_Work to complete:_
Please give the number of lines that hold the string "What" in the listing, without any other words.

_Entries shown:_
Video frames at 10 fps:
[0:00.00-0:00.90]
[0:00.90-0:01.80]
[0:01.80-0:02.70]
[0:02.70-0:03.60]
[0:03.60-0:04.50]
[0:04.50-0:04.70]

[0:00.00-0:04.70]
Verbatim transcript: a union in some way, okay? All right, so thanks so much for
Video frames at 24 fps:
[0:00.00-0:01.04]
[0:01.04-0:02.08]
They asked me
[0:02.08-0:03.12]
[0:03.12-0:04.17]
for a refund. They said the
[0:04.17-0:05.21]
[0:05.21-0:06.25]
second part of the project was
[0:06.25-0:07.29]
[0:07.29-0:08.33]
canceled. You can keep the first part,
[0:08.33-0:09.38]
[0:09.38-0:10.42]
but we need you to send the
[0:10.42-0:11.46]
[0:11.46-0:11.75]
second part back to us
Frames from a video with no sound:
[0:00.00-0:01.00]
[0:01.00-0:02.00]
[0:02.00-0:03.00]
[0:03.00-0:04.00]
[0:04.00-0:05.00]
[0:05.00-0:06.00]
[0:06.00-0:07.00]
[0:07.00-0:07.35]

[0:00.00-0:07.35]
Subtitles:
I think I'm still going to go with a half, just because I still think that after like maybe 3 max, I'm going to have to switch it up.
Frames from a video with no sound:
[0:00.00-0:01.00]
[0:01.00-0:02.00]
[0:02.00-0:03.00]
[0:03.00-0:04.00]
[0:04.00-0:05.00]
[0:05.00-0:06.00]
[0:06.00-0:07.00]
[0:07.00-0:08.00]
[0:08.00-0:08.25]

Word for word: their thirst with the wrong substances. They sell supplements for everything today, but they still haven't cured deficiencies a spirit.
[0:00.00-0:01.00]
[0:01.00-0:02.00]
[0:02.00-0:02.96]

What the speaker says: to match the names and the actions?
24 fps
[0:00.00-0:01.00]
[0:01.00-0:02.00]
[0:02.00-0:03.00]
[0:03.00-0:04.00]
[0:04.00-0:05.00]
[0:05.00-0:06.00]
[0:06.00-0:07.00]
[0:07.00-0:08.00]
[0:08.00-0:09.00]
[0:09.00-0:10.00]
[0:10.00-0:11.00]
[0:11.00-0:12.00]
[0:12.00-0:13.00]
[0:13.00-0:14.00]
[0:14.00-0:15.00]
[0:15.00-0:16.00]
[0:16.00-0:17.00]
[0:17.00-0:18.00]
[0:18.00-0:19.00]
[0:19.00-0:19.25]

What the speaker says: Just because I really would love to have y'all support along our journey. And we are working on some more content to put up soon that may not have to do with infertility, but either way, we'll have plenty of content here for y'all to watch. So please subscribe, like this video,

_Answer section:_
2